1.1. Motivation
Nowadays, portable devices such as mobile phones and PDAs are becoming more and more popular. Since these devices are not only for business, but also for entertainments, rich-multimedia audio-video functionalities are essential for the devices. The Third Generation Partnership Project (3GPP) working group defines a framework for watching streaming multimedia presentation via the unicast Packet-switched Streaming Service (PSS) based on the Real-time Transport Protocol (RTP) [1], or the multicast Multimedia Broadcast/Multicast Service (MBMS) based on the Secure Real-time Transport Protocol (SRTP) [2]. Many embedded multimedia devices are built with heterogeneous multi-processors. For example, the dual-core platforms may contain a microprocessor unit (MPU) and a digital signal processor (DSP). The MPU core is responsible for control while the DSP core is responsible for low level complicated tasks. However, new generations of MPU cores are more powerful and are able to deal with computationally expensive jobs, so we could assign such jobs to the MPU core for overall performance improvement if it is not busy.

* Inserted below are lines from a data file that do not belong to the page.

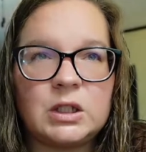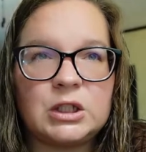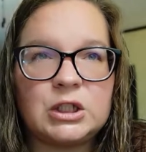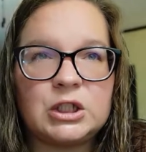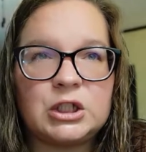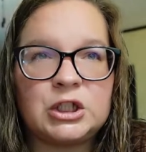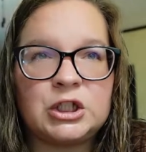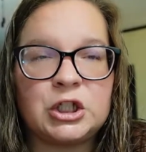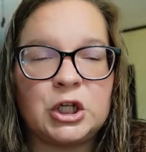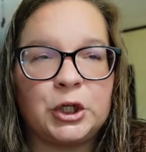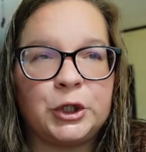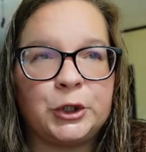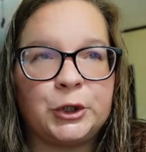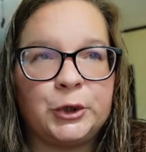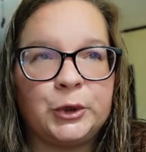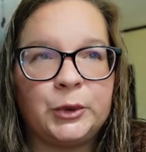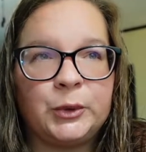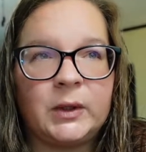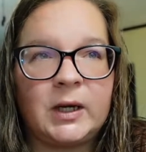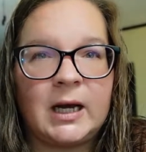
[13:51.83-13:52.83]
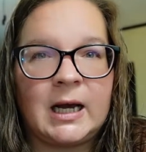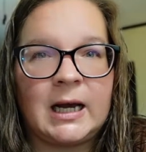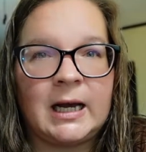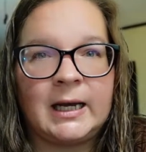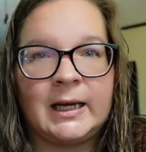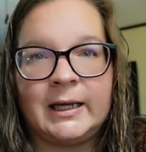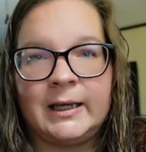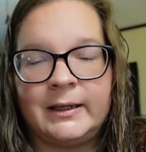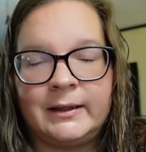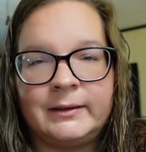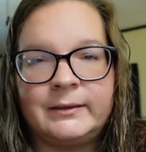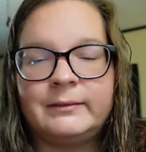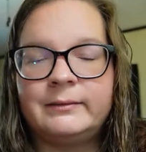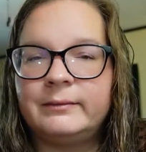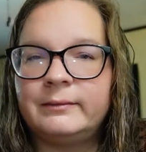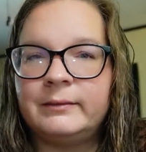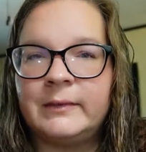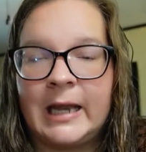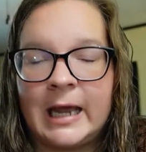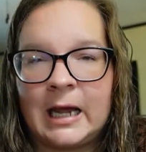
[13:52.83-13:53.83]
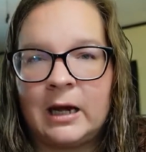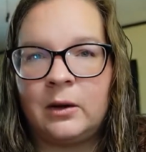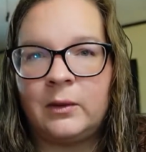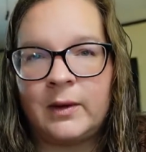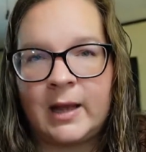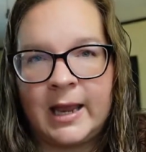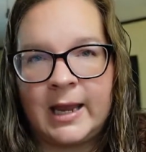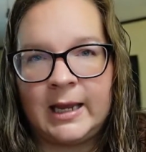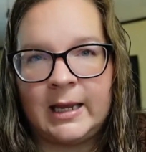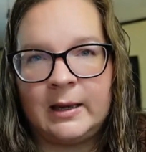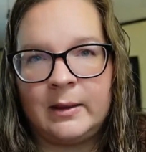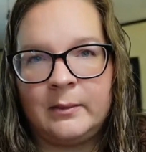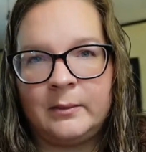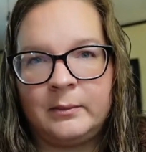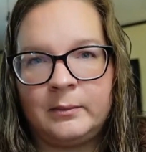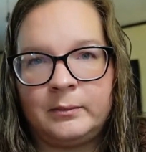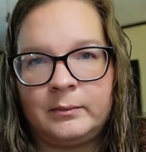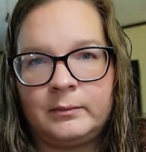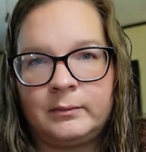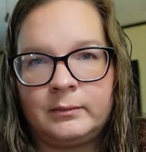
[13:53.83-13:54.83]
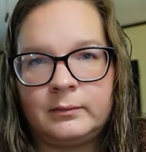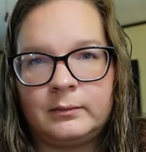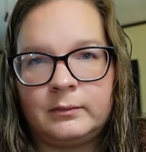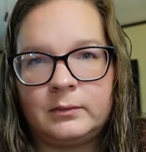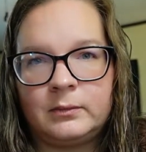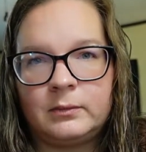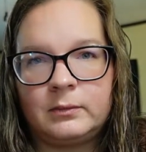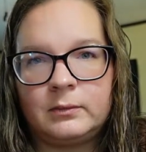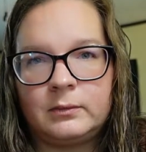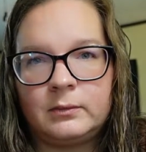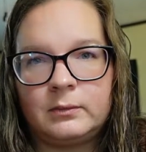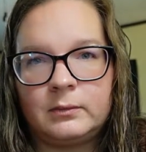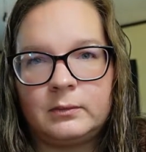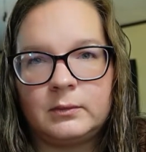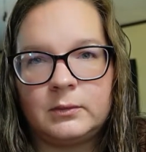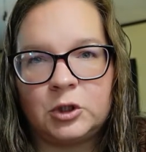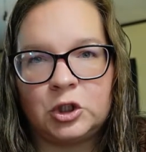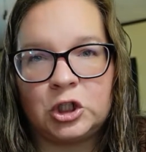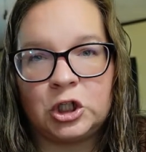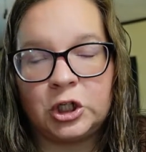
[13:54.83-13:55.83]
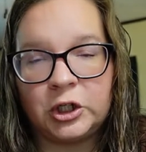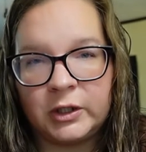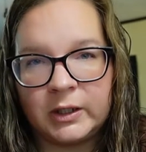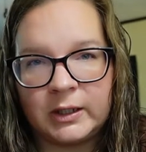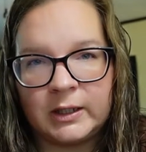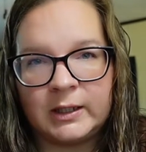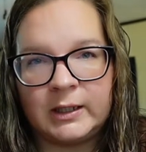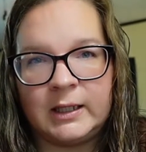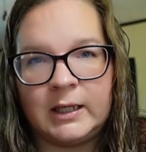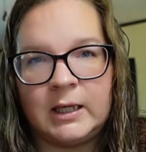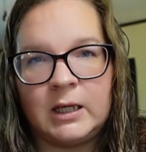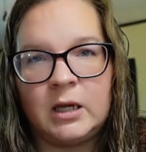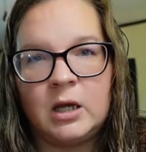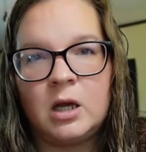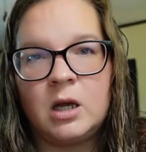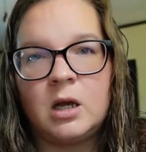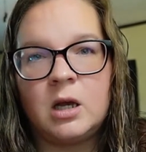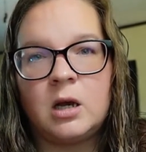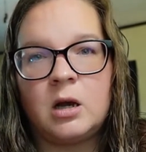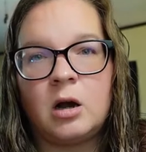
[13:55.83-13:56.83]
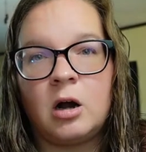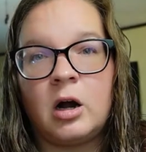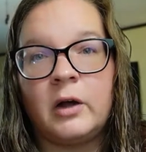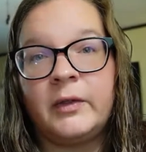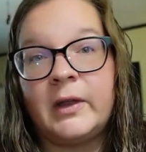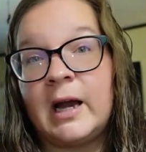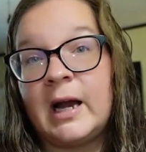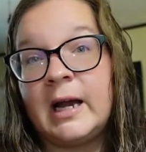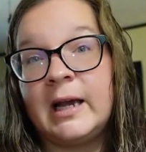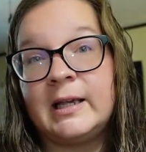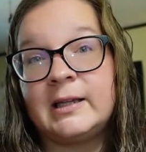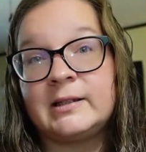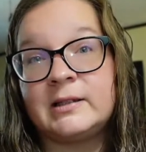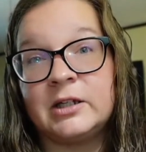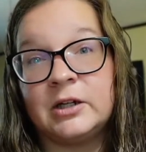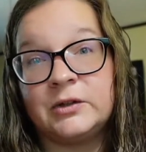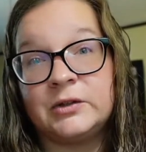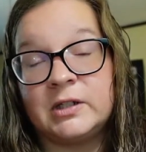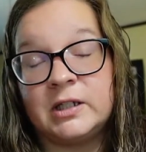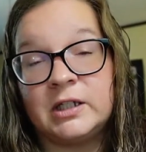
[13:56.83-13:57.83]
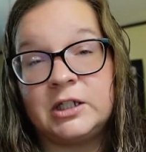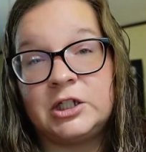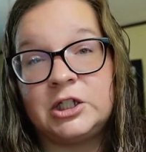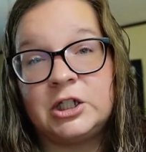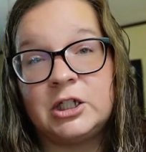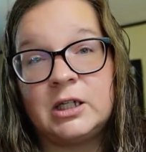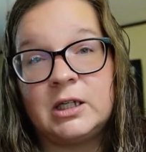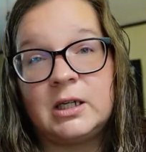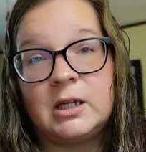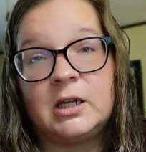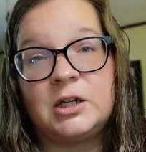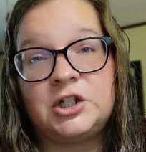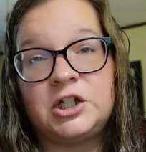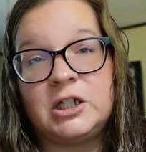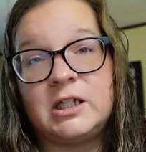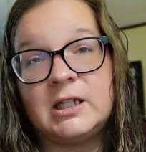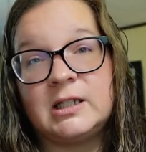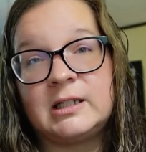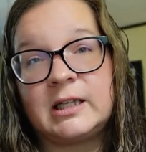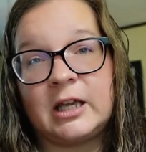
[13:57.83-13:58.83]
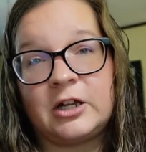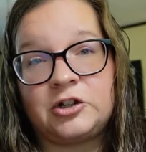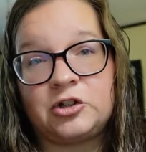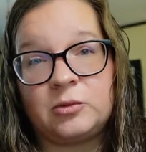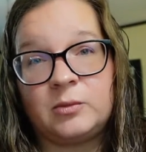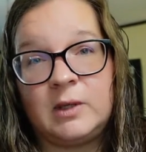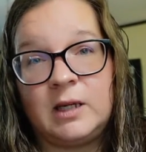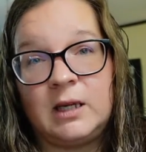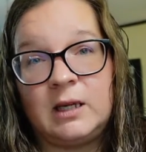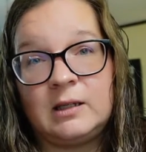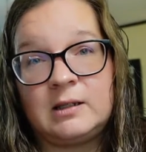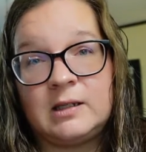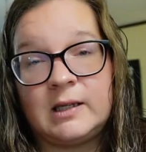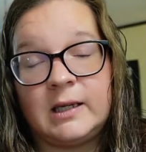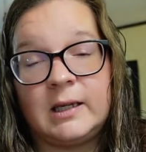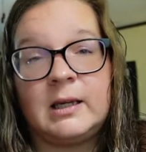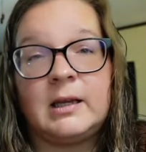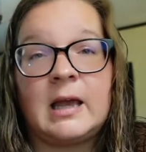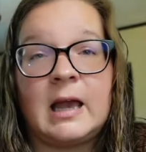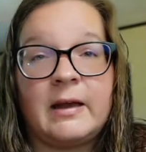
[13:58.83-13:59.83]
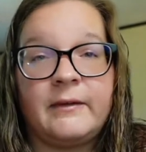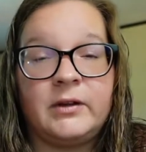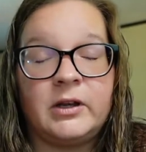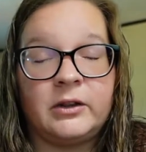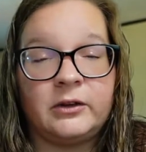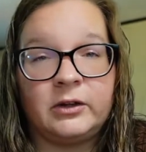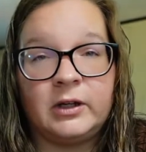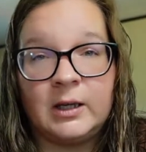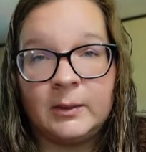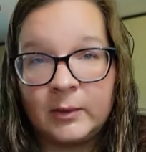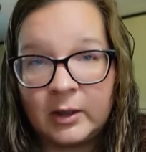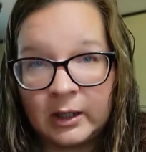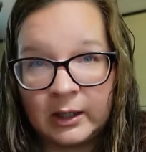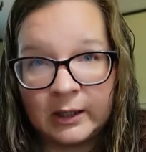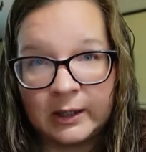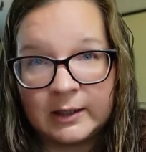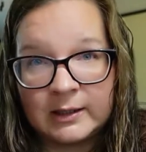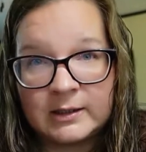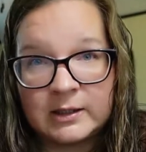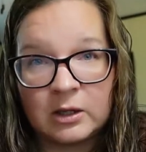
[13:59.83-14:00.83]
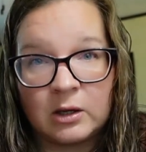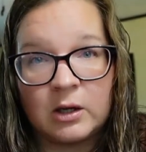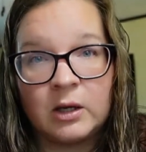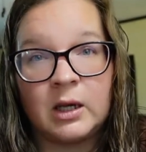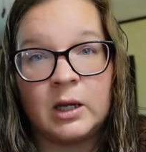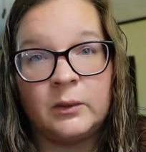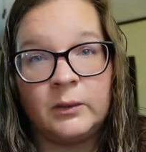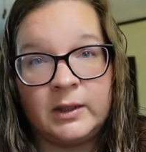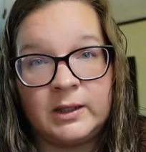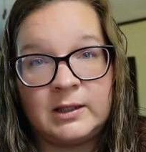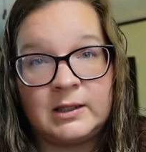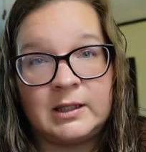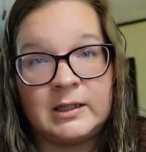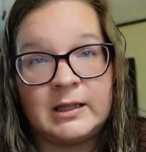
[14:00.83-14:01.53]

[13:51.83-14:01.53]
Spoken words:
So I now am currently on the highest dosage. She did schedule me to have another MRI, so I went and did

In this thesis, we proposed the designed of a streaming player that could watch streaming video via RTSP/RTP/RTCP protocols [3][4] on the TI OMAP5912 platform. The streaming library and the system control module are running on the MPU core while the MPEG-4 Simple Profile video decoding tasks are dynamically assigned to both cores. The decoding task is assigned according to the loading of each core in this approach. From the experimental results, one can see that the performance is improved with dynamic task partition of video decoding job between heterogeneous cores. Therefore, the proposed dynamic partition system is very promising for practical applications.
1.2. Introduction to the OMAP 5912 Starter Kit
The Texas Instruments OMAP 5912 includes the MPU subsystem, the DSP subsystem, and the system direct memory access (SDMA). It is designed for multimedia applications, such as decoding of MPEG-4/H.263 video, MP3/AAC audio, and JPEG images. The MPU subsystem which performs most operation on the chip is based on the ARM926EJ. The DSP subsystem based on the TMS320C5510 is responsible for intensive data computing tasks. Both the MPU core and the DSP core have a maximal frequency at 192MHz. The OSK 5912 is a development board that integrated the OMAP 5912 chip and other peripherals such as 32MB DDR SDRAM, 32MB Flash ROM, an RS-232 serial port, and a 10Mbps Ethernet port, etc.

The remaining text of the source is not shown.